5

I would like to know what is the memory usage of BitSet in Scala.For example, if I do:

  var bitArray:BitSet=new BitSet(10)
  bitArray.add(0)
  bitArray.add(2)
  bitArray.add(4)
  bitArray.add(6)
  bitArray.add(8)

How does that compare with and array containing the even numbers 0,2,4,6,8?

What about writing a number in binary:

  var bitArray:BitSet=new BitSet(32)
  bitArray.add(5)
  bitArray.add(3)
  bitArray.add(2)
  bitArray.add(1)
  bitArray.add(0)

How does that compare to the number 47?

I'm asking here of memory usage. But as a more open question, if you know, what are the advantages/disadvantages or uses of BitSet (WR to other common data types).

Thanks,

Skuge
  • 1,010
  • 2
  • 11
  • 28
  • possible duplicate of [Boolean\[\] vs. BitSet: Which is more efficient?](http://stackoverflow.com/questions/605226/boolean-vs-bitset-which-is-more-efficient) – Thomas Jung Jun 29 '10 at 13:29
  • 3
    Perhaps you should give us a higher-level statement of the problem you're trying to solve instead of three variant questions about very low-level data structure properties. – Randall Schulz Jun 29 '10 at 13:49
  • Thanks Thomas, that post gave me more insight about BitSet. I still want to know if I can gain space by representing other structures by a BitSet. I guess everithing will be clearer if someone can clarify how BitSet is implemented. Thanks, – Skuge Jun 29 '10 at 14:13
  • Thomas: The context here is Scala, which provides its own `BitSet`, though an `Array[Boolean]` is the same thing as `Boolean[]` in Java. Closely related, but not exact duplicate. – Daniel C. Sobral Jun 29 '10 at 14:14
  • @Daniel It's to similar to be interesting. If it would support compressed bitsets ... but both implementations have the same idea you can read the Java or Scala lib codes it is the same. – Thomas Jung Jun 29 '10 at 16:13

1 Answers1

16

You can look at the implementation of BitSet in Scala 2.8 here: scala.collection.mutable.BitSet.

It is implemented based on an array of Longs. The size of the array depends only on the highest number stored in it. Divide the highest number stored in it by 64, rounding up, and you have the size of the array. Each element in the array consumes 8 bytes.

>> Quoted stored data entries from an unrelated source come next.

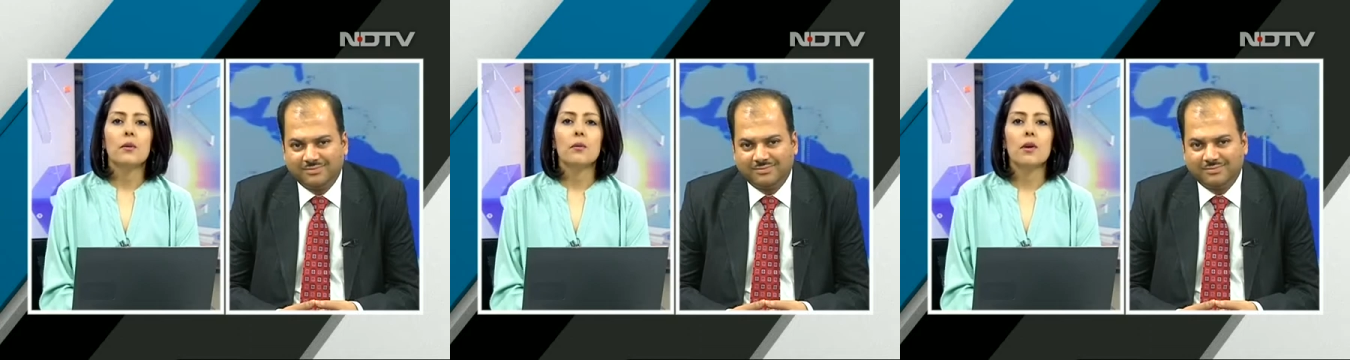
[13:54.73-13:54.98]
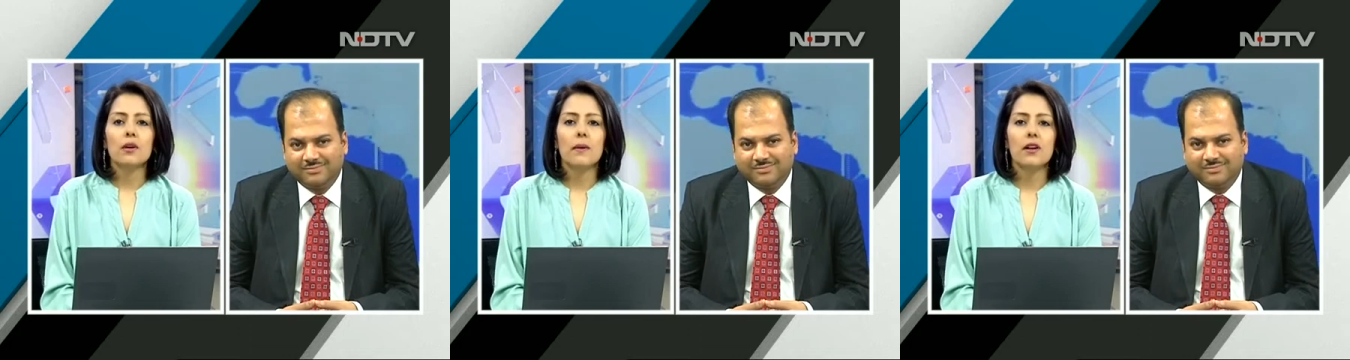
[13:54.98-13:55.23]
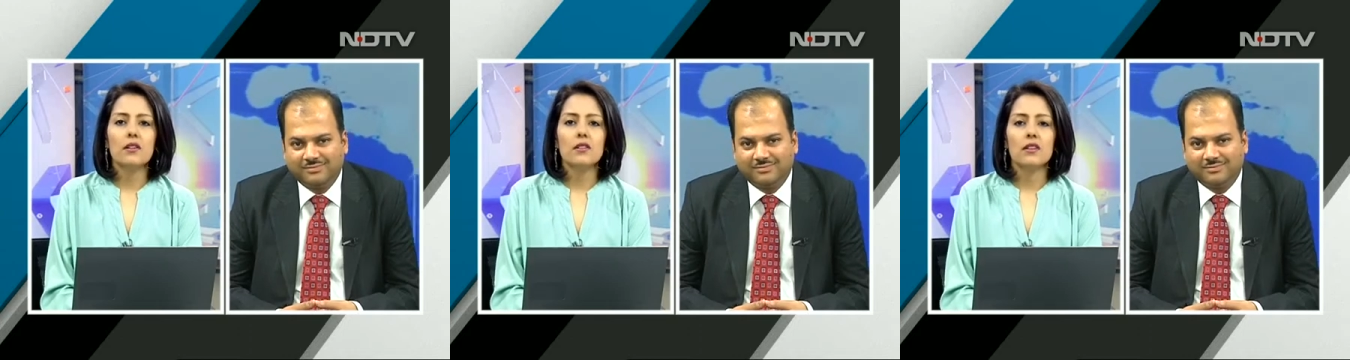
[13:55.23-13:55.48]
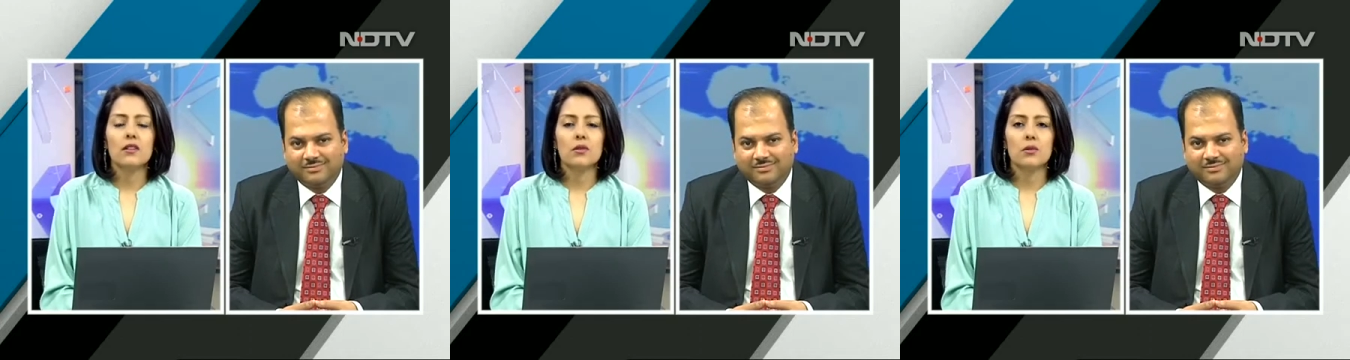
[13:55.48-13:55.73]
Speaker 1: What
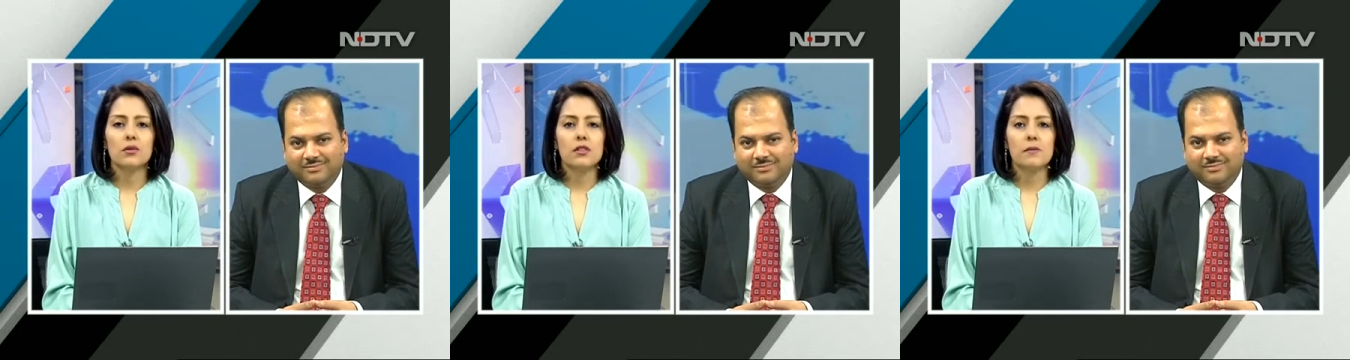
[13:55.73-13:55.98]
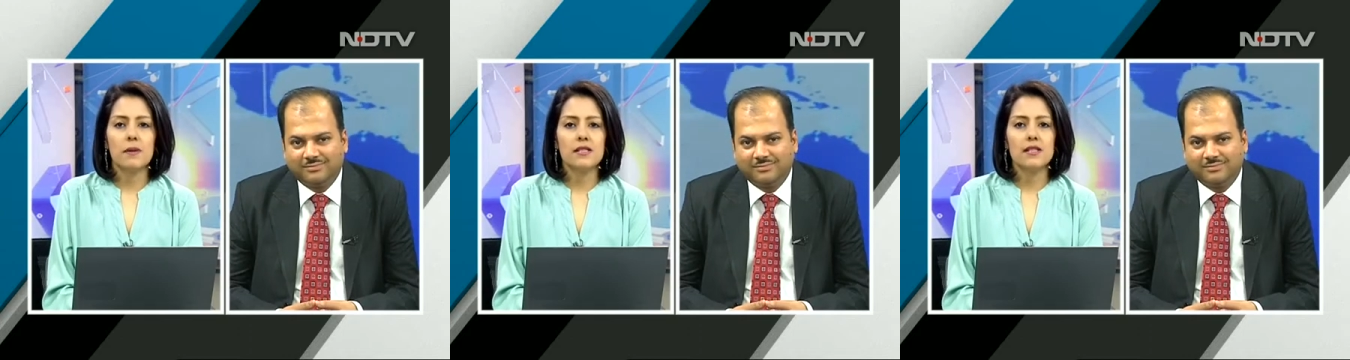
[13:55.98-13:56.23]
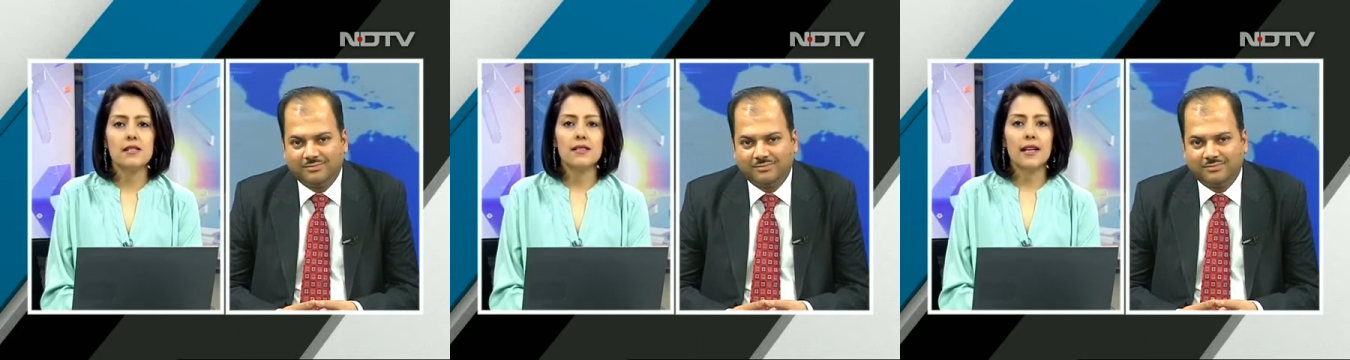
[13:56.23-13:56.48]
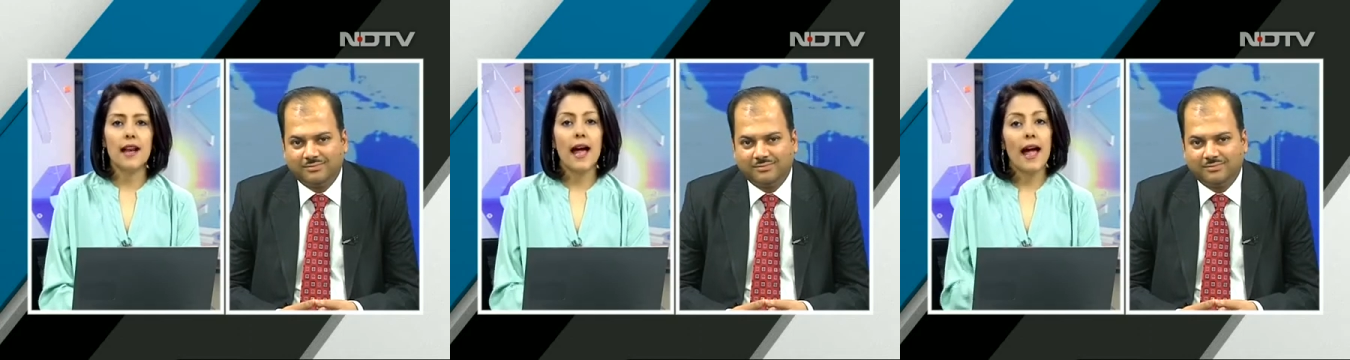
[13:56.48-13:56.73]
about uh, those
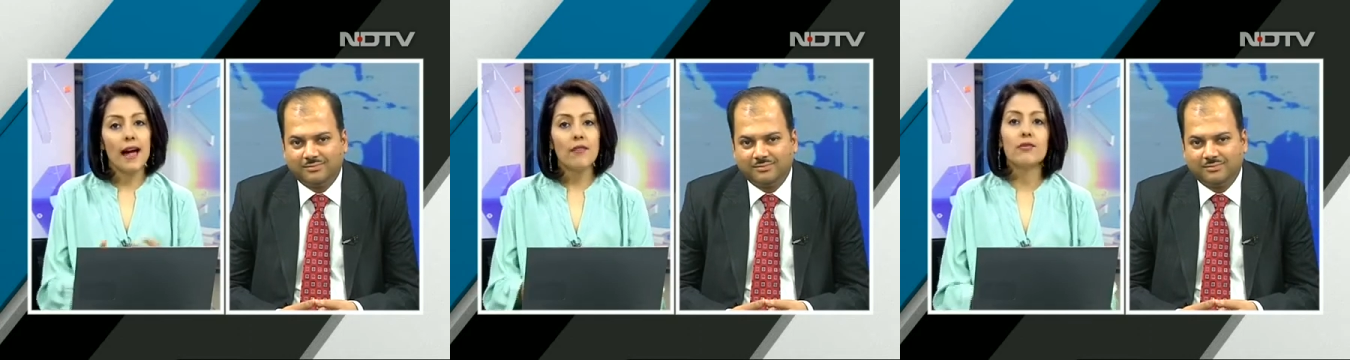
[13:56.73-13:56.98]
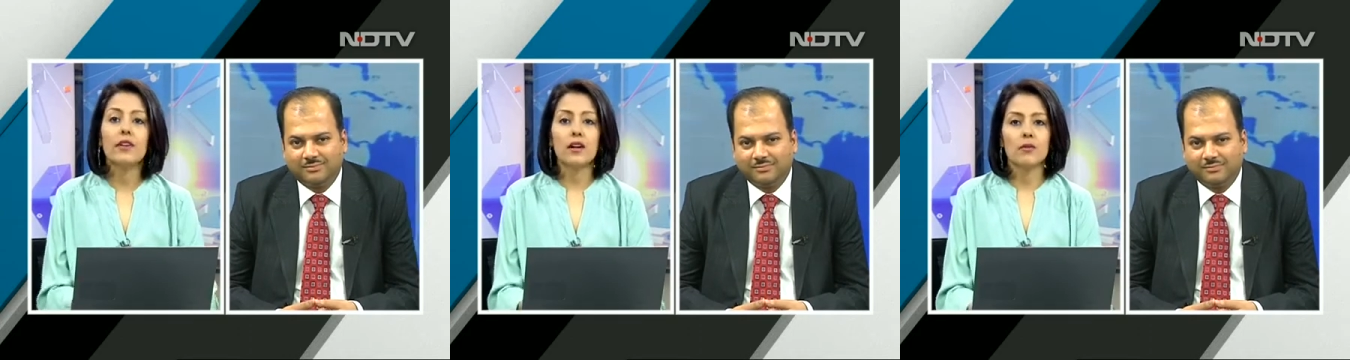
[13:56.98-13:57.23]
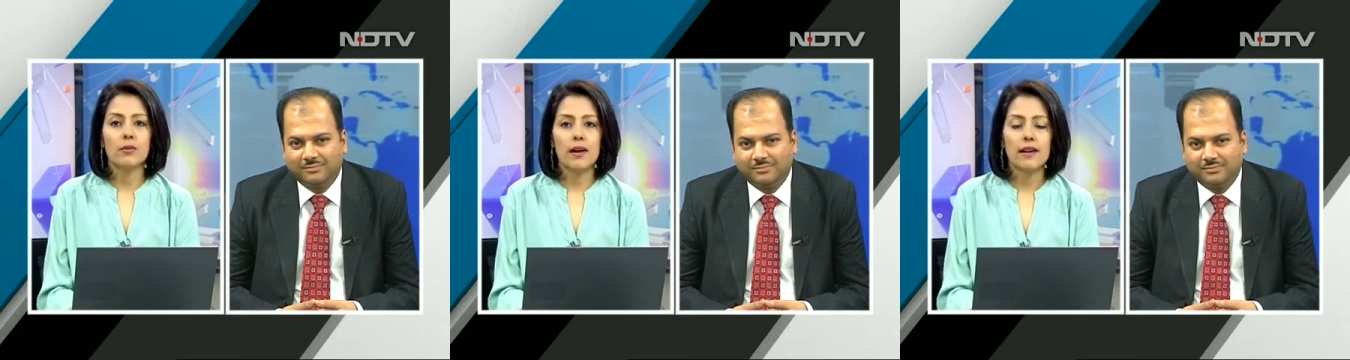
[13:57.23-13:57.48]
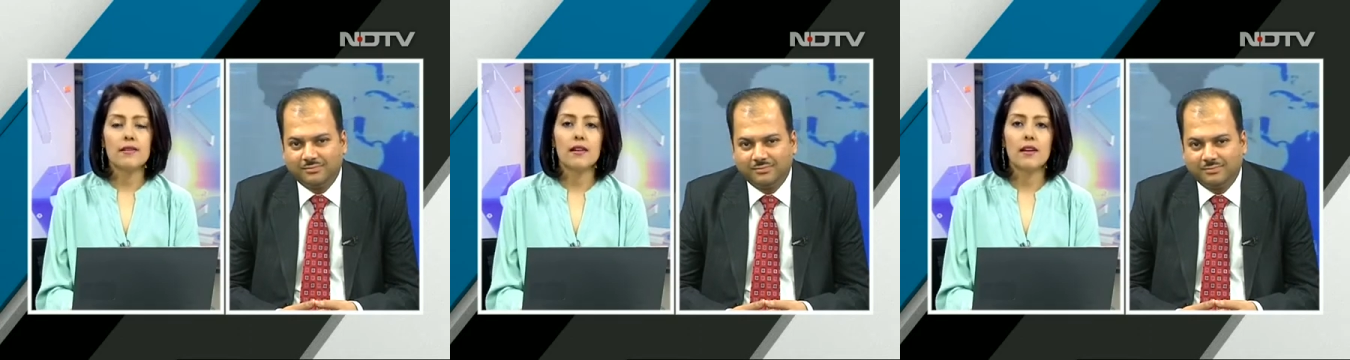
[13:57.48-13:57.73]
spaces that have done
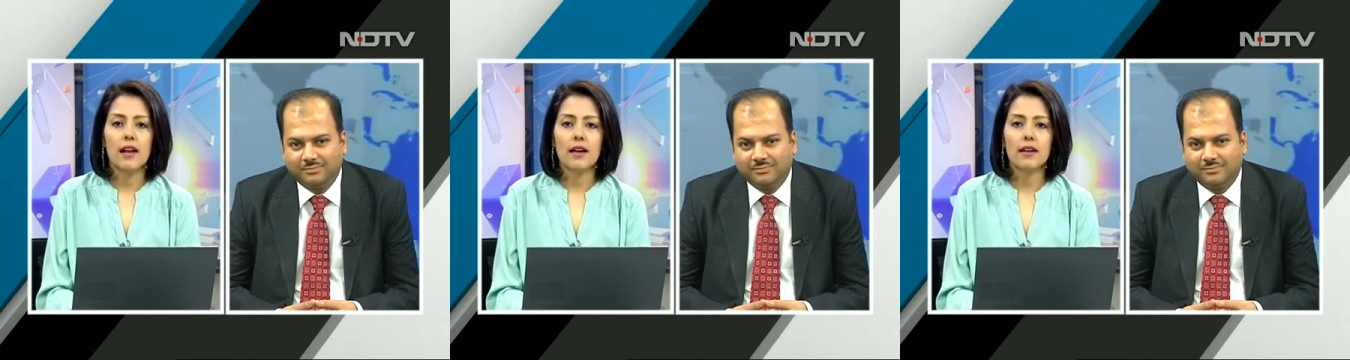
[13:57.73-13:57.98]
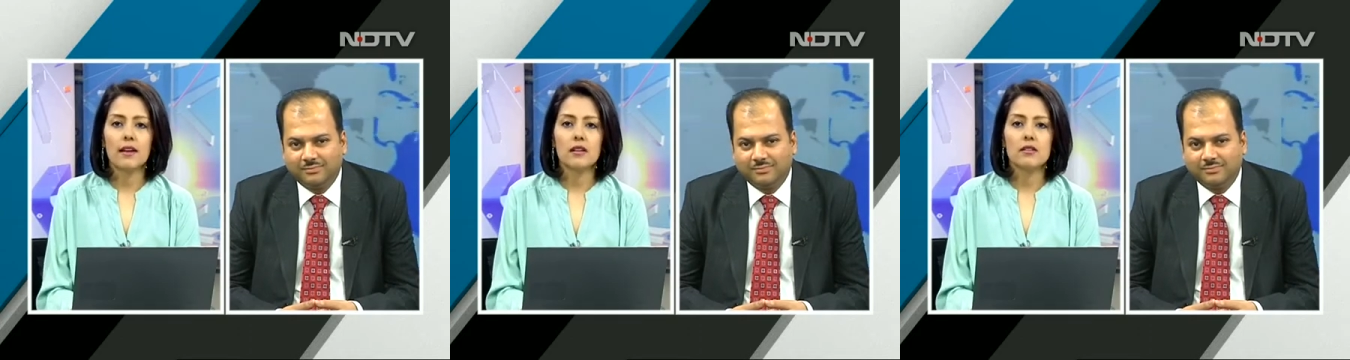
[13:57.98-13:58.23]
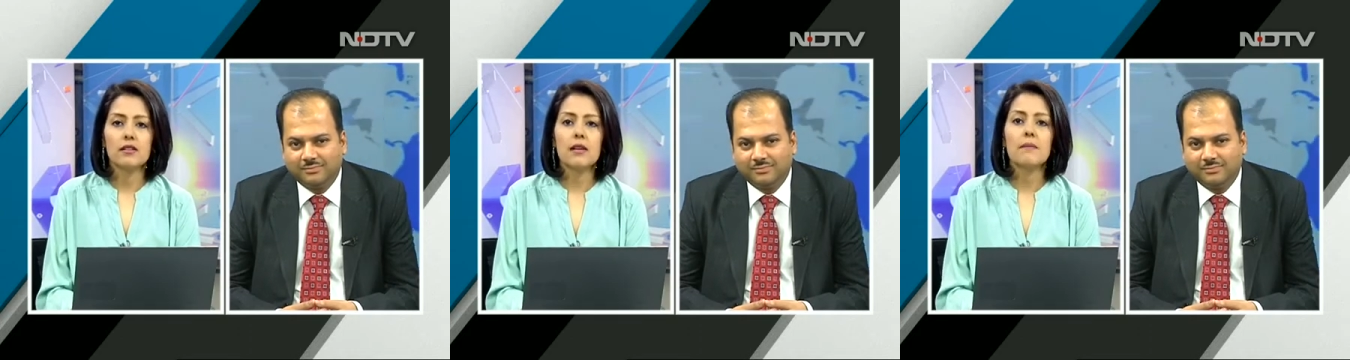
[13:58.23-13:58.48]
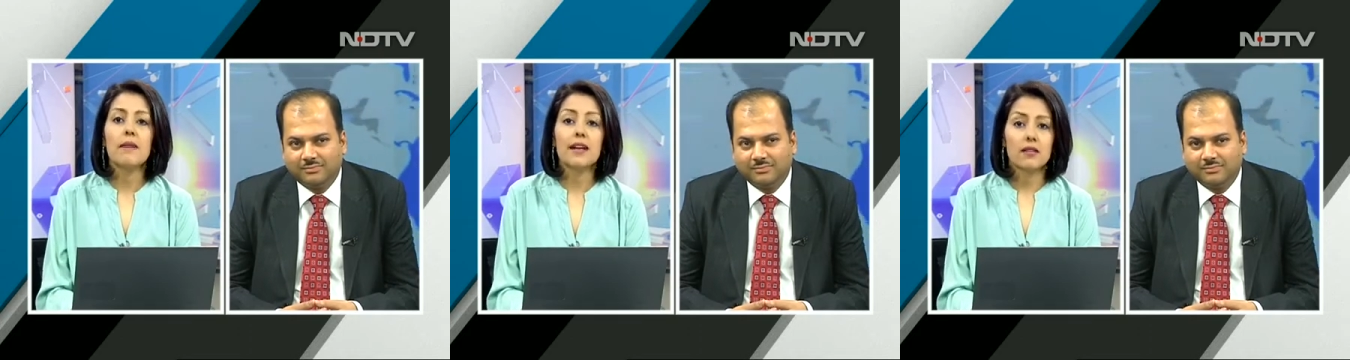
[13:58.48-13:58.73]
well, like uh,
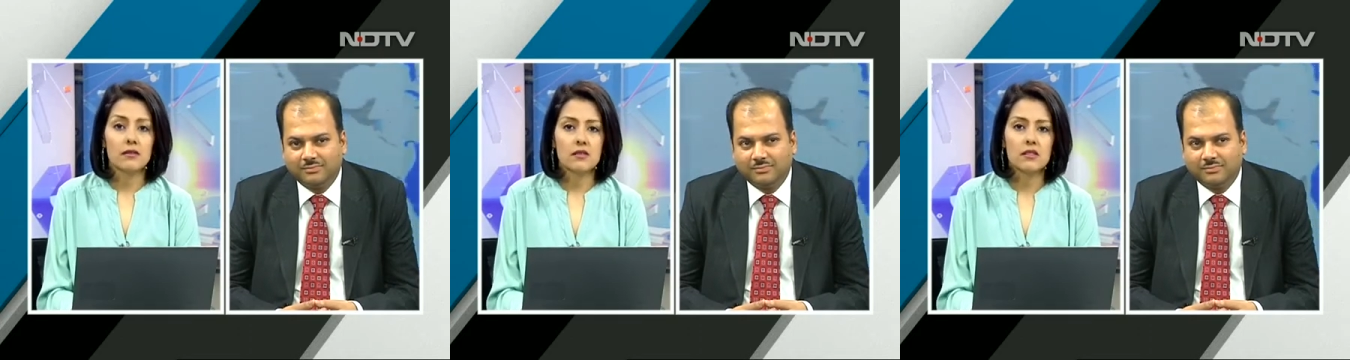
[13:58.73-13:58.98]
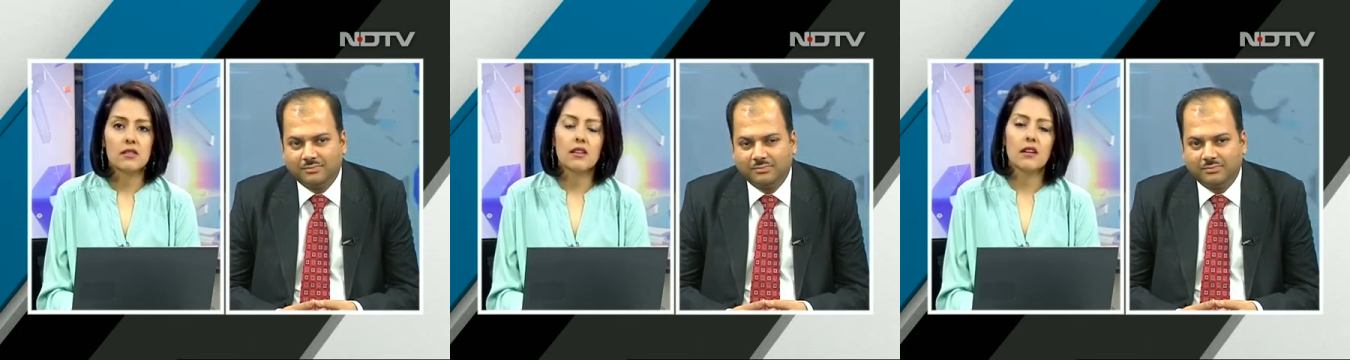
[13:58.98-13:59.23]
say metals?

That means that dividing by 8 the greatest number stored in it, roughly yields the size in bytes of the BitSet. "Roughly" because of virtual machine memory management overheads, because the pointer to the array also needs some memory and because the array itself has some overhead.

The order of insertion or the actual number of elements stored in the BitSet have no influence on the size of the memory allocated.

For the two examples you give, only one Long-element is required to store the numbers, using 8 bytes of memory, as in both examples the highest number is less than 64.

An array of Ints, storing any five numbers, would consume 5 * 4 bytes = 20 bytes plus overhead. For storing n numbers you need roughly n * 4 bytes.

So you are comparing (highestNumberStored / 8) bytes against (countOfNumbersStored * 4) bytes.

Ruediger Keller
  • 3,024
  • 2
  • 20
  • 17